(Data entries)
────────
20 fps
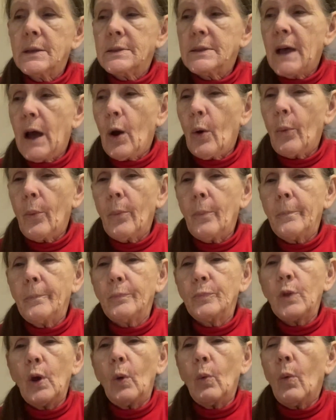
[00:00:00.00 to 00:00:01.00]
So
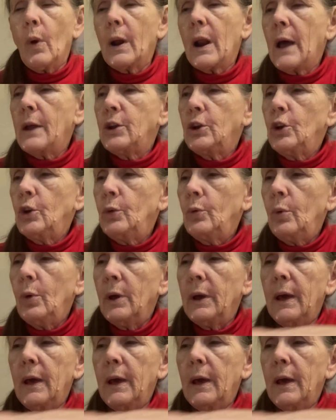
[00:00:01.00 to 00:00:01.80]
what I do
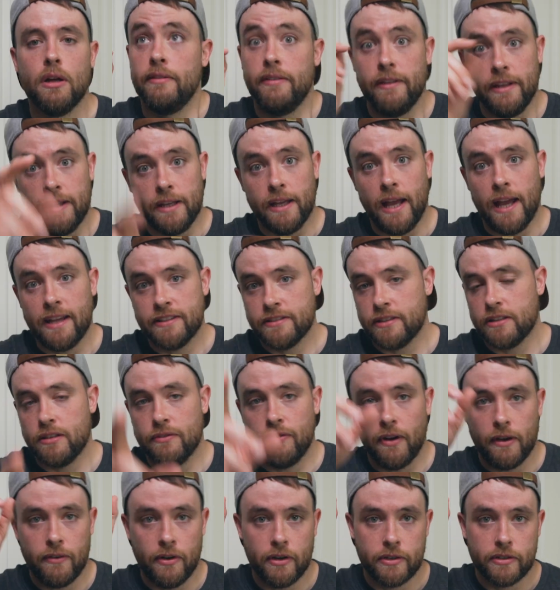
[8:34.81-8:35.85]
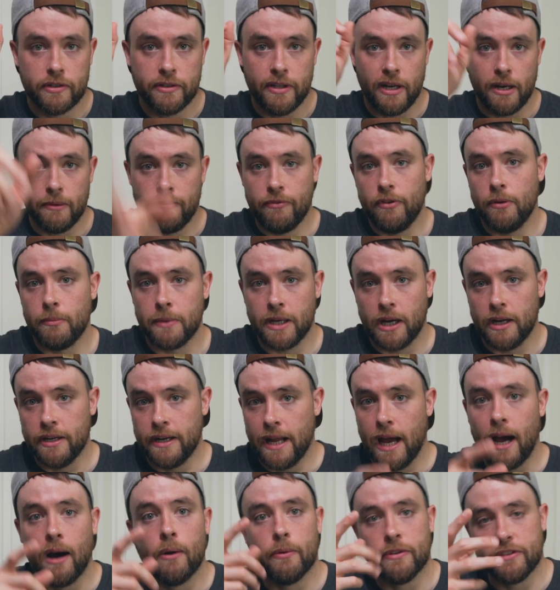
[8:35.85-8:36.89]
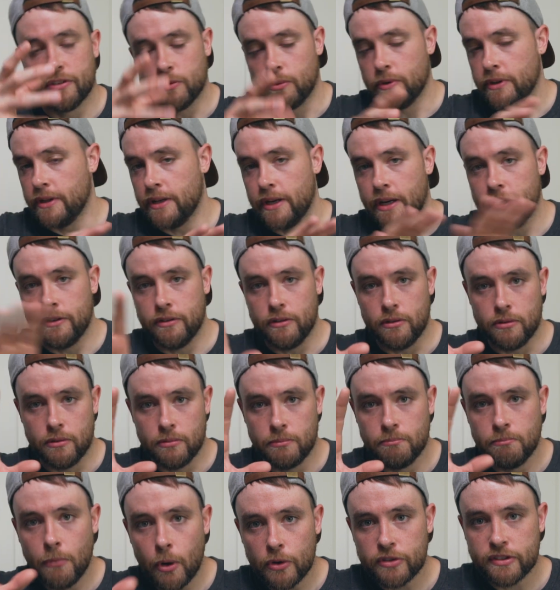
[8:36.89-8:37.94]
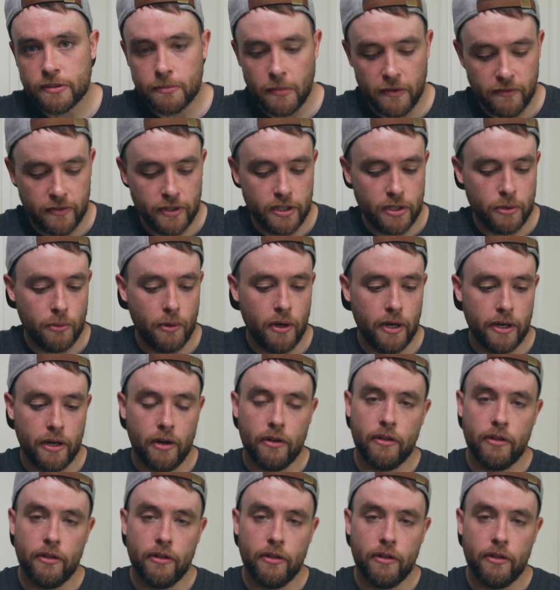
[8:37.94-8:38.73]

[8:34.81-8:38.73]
The A6500 that I'm filming on now is the one that I do most of my video on,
────────
## Task to carry out
Copy every line of the data word for word, omitting the images.

## Answer
20 fps
[00:00:00.00 to 00:00:01.00]
So
[00:00:01.00 to 00:00:01.80]
what I do
[8:34.81-8:35.85]
[8:35.85-8:36.89]
[8:36.89-8:37.94]
[8:37.94-8:38.73]

[8:34.81-8:38.73]
The A6500 that I'm filming on now is the one that I do most of my video on,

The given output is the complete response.